Start of PROVIDED MATERIAL
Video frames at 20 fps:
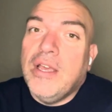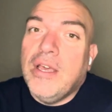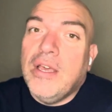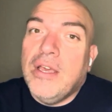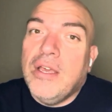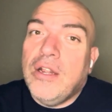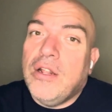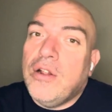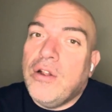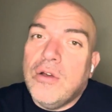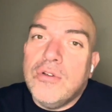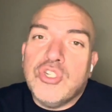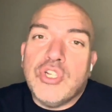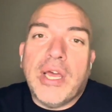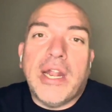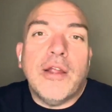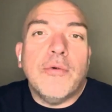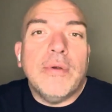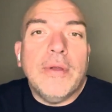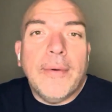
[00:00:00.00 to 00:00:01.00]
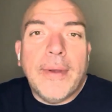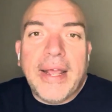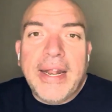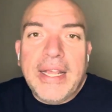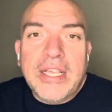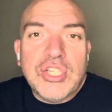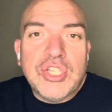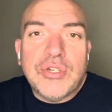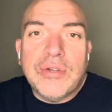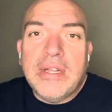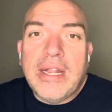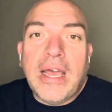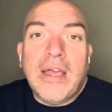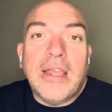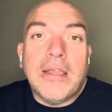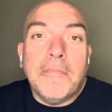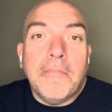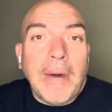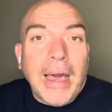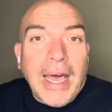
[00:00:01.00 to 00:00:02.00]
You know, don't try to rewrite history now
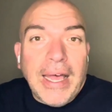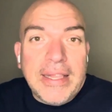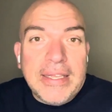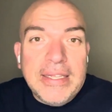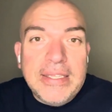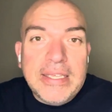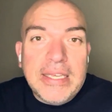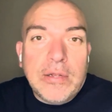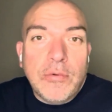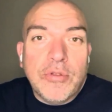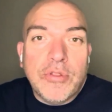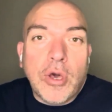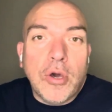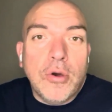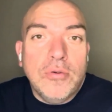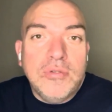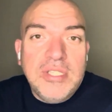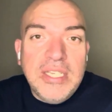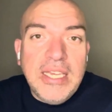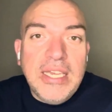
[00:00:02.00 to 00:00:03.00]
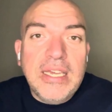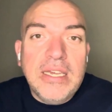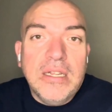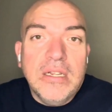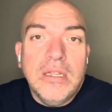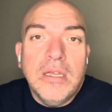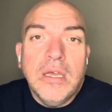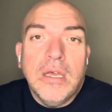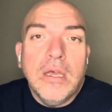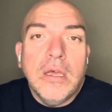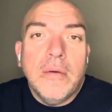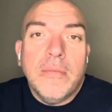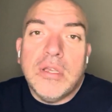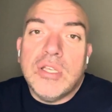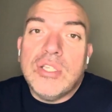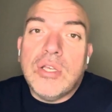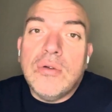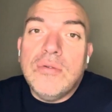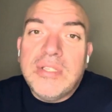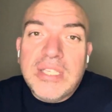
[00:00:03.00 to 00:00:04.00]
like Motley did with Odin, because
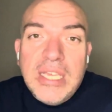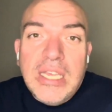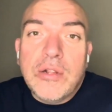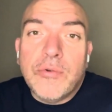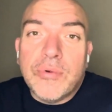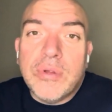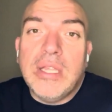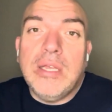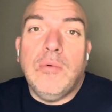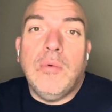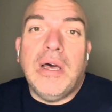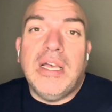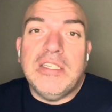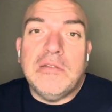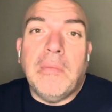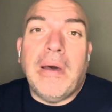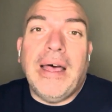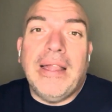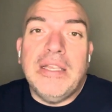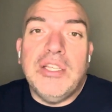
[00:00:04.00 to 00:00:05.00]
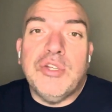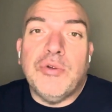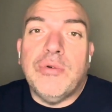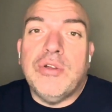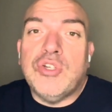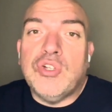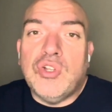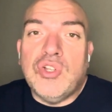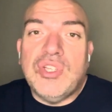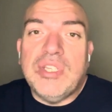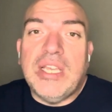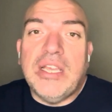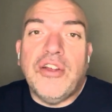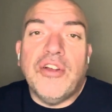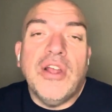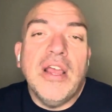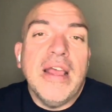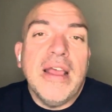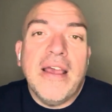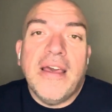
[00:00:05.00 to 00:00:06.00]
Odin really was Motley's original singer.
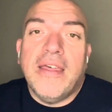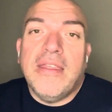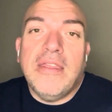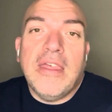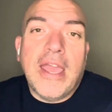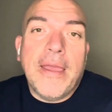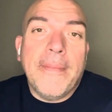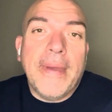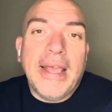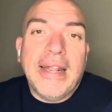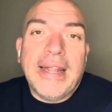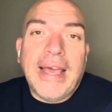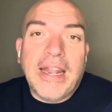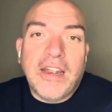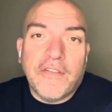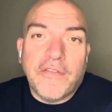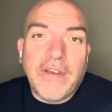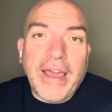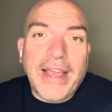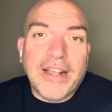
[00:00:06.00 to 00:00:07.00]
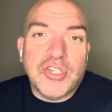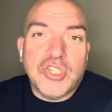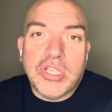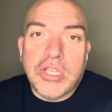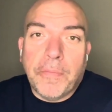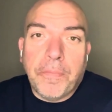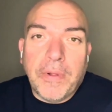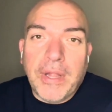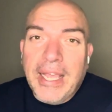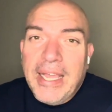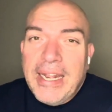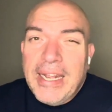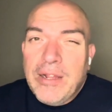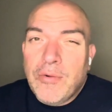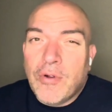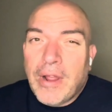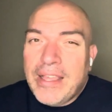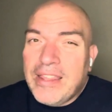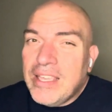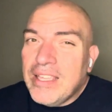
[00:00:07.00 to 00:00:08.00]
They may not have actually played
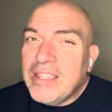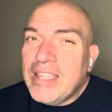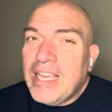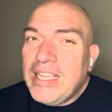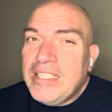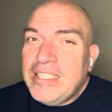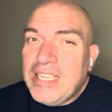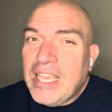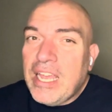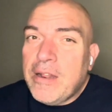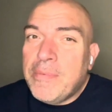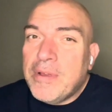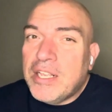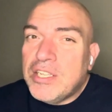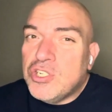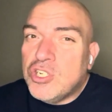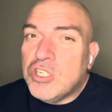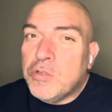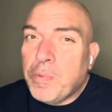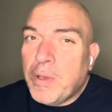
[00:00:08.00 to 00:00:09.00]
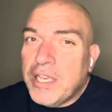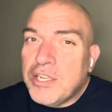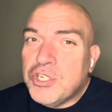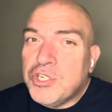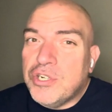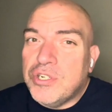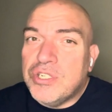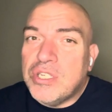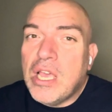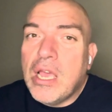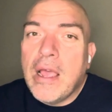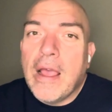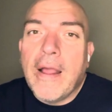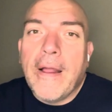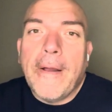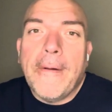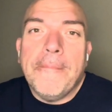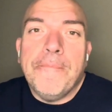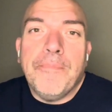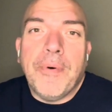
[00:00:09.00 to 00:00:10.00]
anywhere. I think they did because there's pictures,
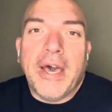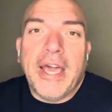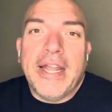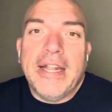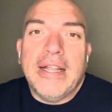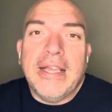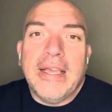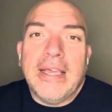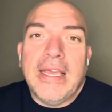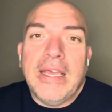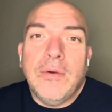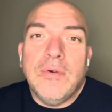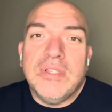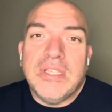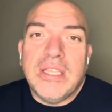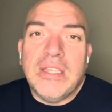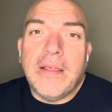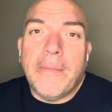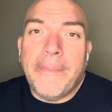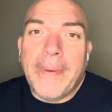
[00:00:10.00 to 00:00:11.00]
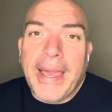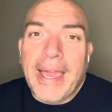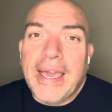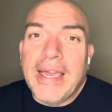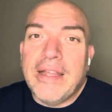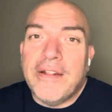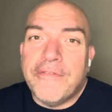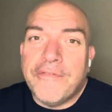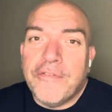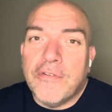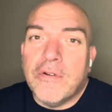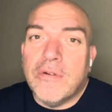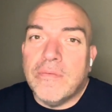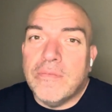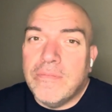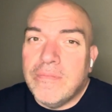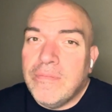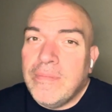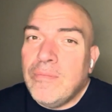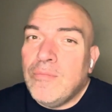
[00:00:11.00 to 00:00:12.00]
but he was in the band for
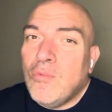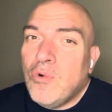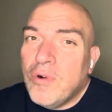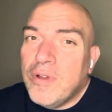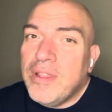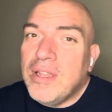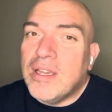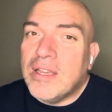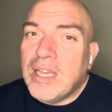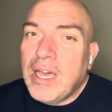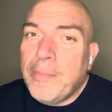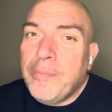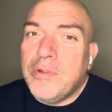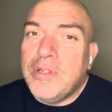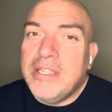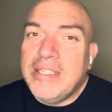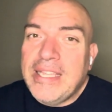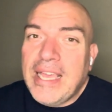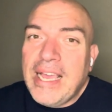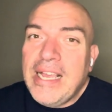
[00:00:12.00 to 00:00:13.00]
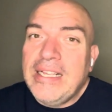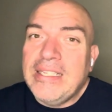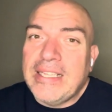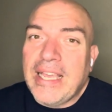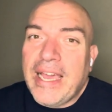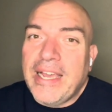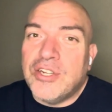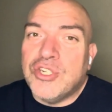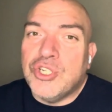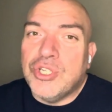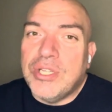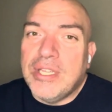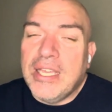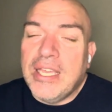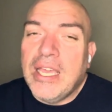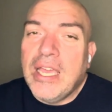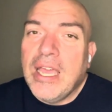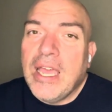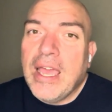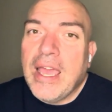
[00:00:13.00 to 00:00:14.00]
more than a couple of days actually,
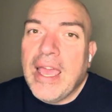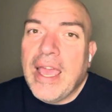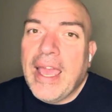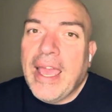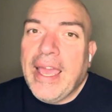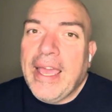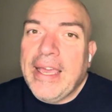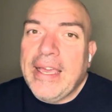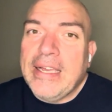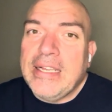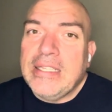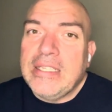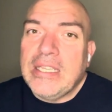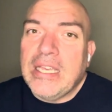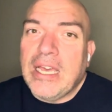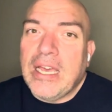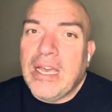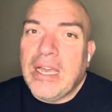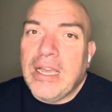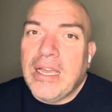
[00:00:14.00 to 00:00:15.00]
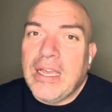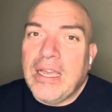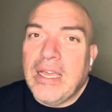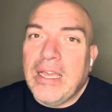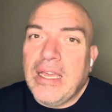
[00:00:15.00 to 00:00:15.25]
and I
End of PROVIDED MATERIAL
_WHAT YOU ARE ASKED TO DO_:
Transcribe exactly the lines above, running from the one that contains "[00:00:11.00 to 00:00:12.00]" through the final line of the listing, and skip every picture.

_ANSWER SECTION_:
[00:00:11.00 to 00:00:12.00]
but he was in the band for
[00:00:12.00 to 00:00:13.00]
[00:00:13.00 to 00:00:14.00]
more than a couple of days actually,
[00:00:14.00 to 00:00:15.00]
[00:00:15.00 to 00:00:15.25]
and I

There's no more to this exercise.